Your task. Word for word, transcribe the data below from the line with "[0:03.20-0:04.27]" to the line with "[0:10.67-0:11.73]", keeping both of those lines.
Material for this task Start Marker
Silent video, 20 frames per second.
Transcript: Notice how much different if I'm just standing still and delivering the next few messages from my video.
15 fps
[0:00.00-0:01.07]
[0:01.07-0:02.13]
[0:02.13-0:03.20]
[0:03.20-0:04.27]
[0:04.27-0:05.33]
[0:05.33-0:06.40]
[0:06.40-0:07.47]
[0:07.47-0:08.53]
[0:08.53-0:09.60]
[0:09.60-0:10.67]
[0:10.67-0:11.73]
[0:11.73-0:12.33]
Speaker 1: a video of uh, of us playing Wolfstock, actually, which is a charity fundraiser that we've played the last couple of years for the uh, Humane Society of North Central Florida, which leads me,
Material for this task End Marker
Reply to the exercise.
[0:03.20-0:04.27]
[0:04.27-0:05.33]
[0:05.33-0:06.40]
[0:06.40-0:07.47]
[0:07.47-0:08.53]
[0:08.53-0:09.60]
[0:09.60-0:10.67]
[0:10.67-0:11.73]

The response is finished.